PROVIDED RECORDS ▸
_____

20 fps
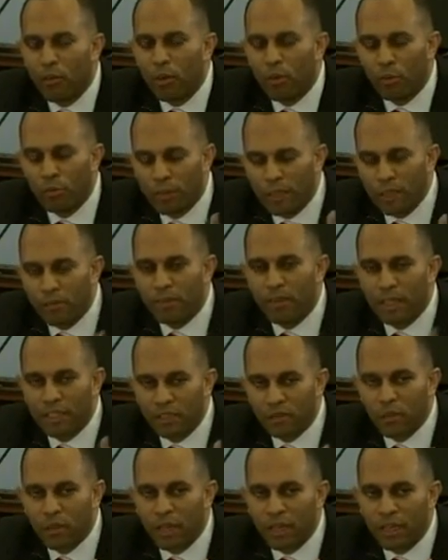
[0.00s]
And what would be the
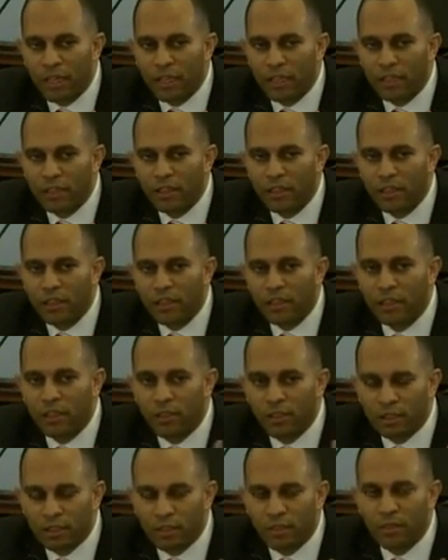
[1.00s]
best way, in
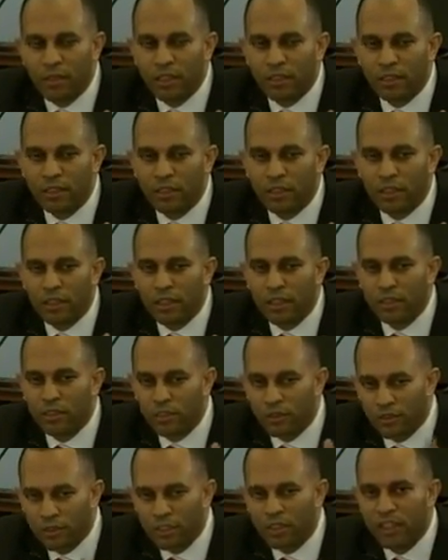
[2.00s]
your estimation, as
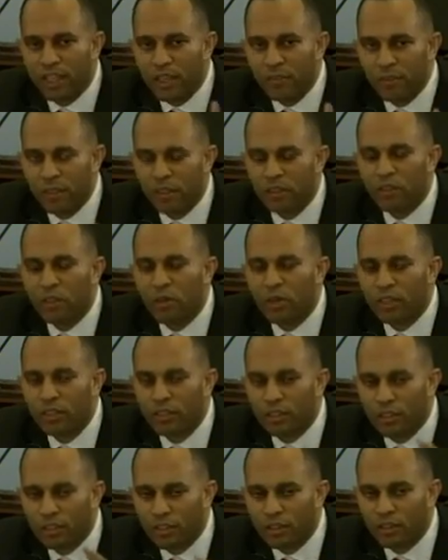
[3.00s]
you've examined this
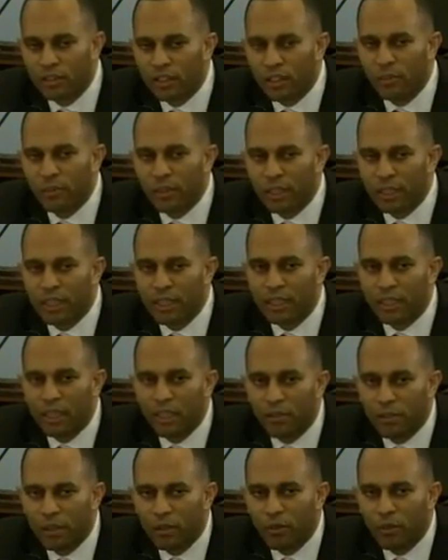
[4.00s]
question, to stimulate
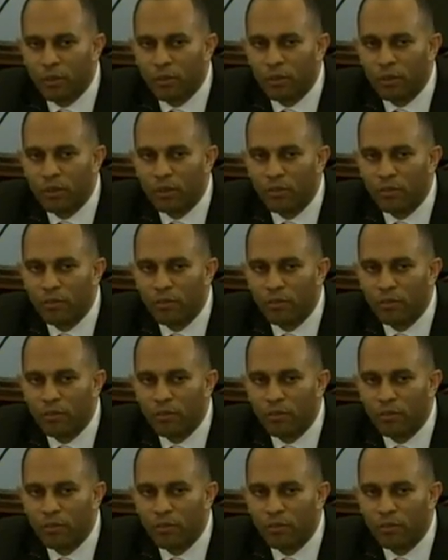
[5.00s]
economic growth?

_____

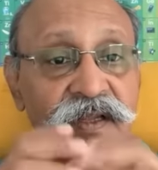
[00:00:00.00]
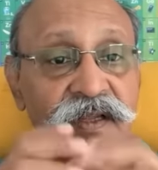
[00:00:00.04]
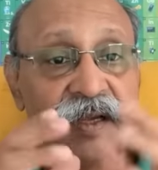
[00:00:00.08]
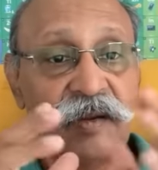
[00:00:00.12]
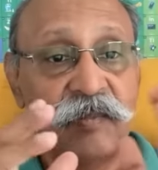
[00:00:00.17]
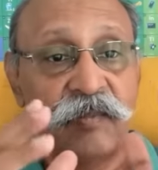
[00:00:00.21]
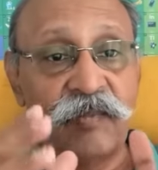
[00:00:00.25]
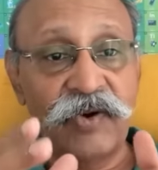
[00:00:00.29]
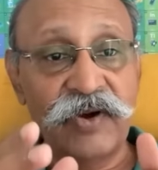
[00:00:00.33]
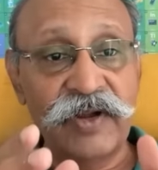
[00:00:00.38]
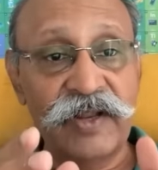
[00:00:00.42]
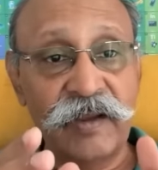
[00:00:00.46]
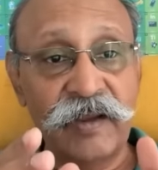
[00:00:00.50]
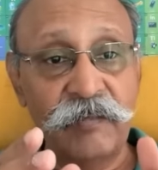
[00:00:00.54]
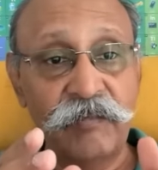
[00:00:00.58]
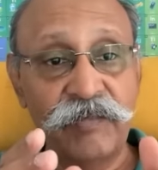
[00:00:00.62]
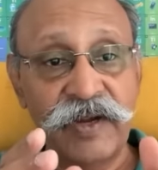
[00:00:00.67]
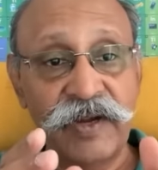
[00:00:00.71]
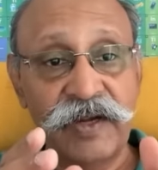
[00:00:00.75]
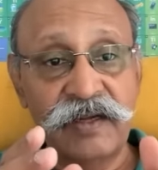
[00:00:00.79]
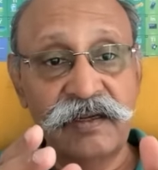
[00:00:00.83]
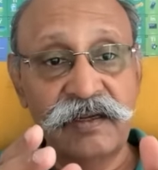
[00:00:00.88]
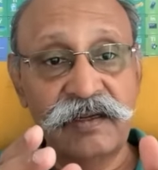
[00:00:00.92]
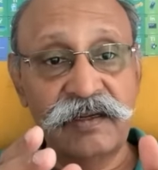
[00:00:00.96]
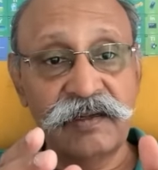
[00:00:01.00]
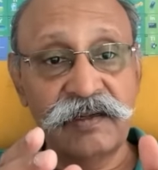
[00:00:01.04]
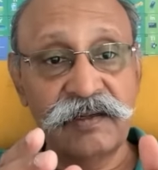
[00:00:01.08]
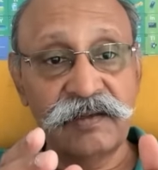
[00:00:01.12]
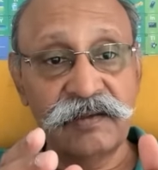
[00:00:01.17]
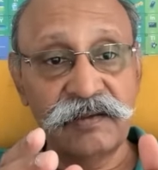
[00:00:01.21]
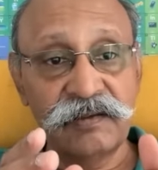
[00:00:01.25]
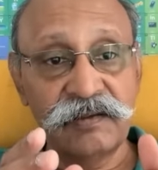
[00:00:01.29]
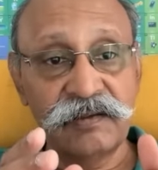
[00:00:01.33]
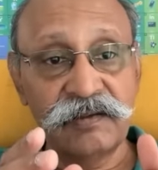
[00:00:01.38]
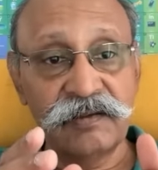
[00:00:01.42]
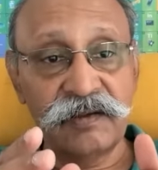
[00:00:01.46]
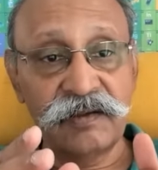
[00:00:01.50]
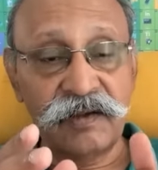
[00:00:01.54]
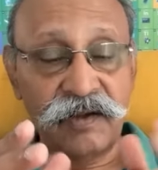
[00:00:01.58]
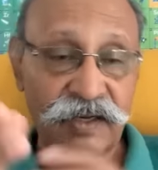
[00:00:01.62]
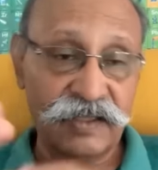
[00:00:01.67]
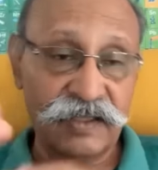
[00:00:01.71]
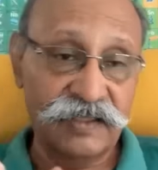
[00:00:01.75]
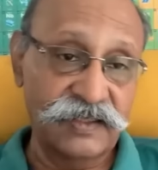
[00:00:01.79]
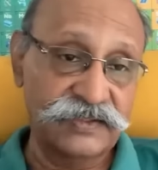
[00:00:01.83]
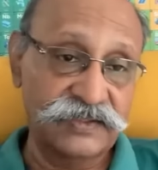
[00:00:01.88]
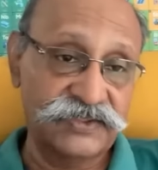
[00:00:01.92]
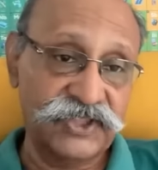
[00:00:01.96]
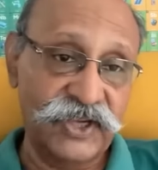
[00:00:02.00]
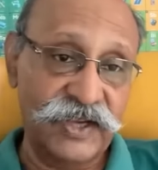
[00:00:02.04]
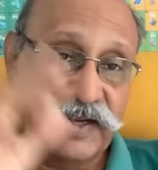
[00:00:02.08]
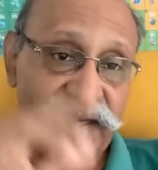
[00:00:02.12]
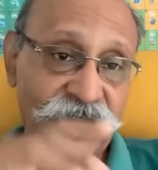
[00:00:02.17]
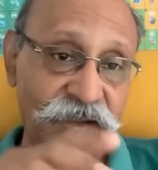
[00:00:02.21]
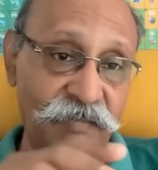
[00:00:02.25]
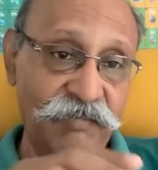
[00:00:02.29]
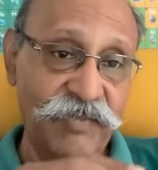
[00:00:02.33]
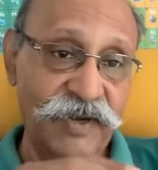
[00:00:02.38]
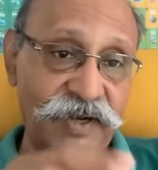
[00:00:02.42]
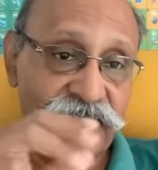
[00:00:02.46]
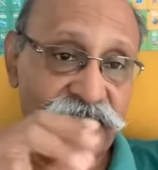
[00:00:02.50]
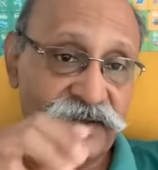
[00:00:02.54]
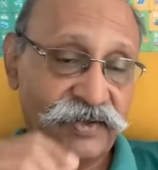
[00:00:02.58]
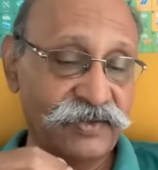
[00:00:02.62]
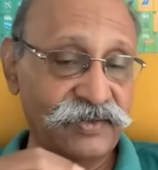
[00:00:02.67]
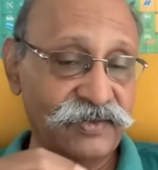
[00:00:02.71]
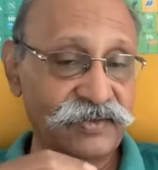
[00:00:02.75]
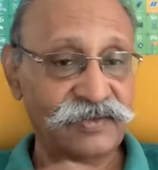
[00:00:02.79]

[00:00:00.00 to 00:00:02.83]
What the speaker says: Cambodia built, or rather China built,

_____

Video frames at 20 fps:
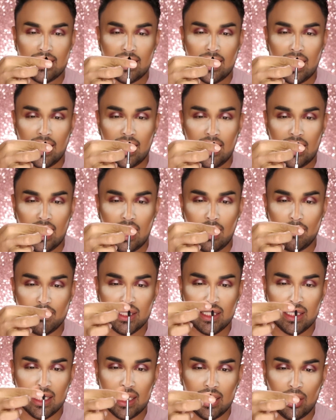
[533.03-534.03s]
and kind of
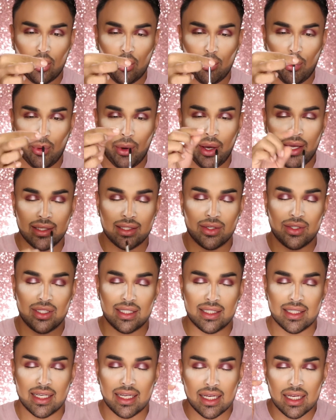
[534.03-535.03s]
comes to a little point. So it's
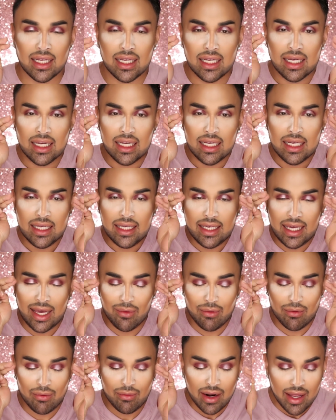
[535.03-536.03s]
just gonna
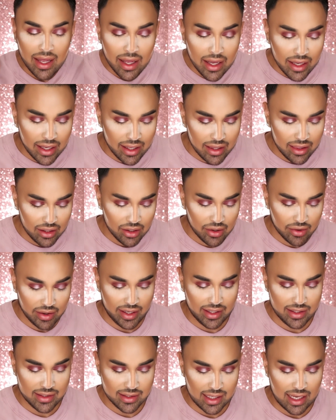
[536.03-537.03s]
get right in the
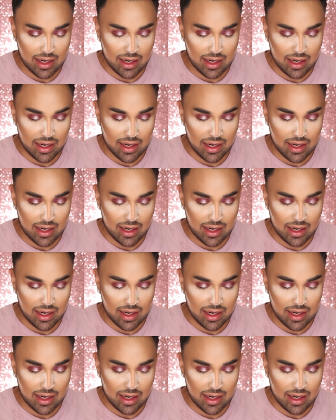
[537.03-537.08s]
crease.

_____

WORK INSTRUCTION ▸ Nothing outside the stretch above, from the line with "[00:00:01.58]" through the line with "[00:00:00.00 to 00:00:02.83]", is set down. Transcribe that stretch exactly, ends included, but not its pictures.

ANSWER ▸
[00:00:01.58]
[00:00:01.62]
[00:00:01.67]
[00:00:01.71]
[00:00:01.75]
[00:00:01.79]
[00:00:01.83]
[00:00:01.88]
[00:00:01.92]
[00:00:01.96]
[00:00:02.00]
[00:00:02.04]
[00:00:02.08]
[00:00:02.12]
[00:00:02.17]
[00:00:02.21]
[00:00:02.25]
[00:00:02.29]
[00:00:02.33]
[00:00:02.38]
[00:00:02.42]
[00:00:02.46]
[00:00:02.50]
[00:00:02.54]
[00:00:02.58]
[00:00:02.62]
[00:00:02.67]
[00:00:02.71]
[00:00:02.75]
[00:00:02.79]

[00:00:00.00 to 00:00:02.83]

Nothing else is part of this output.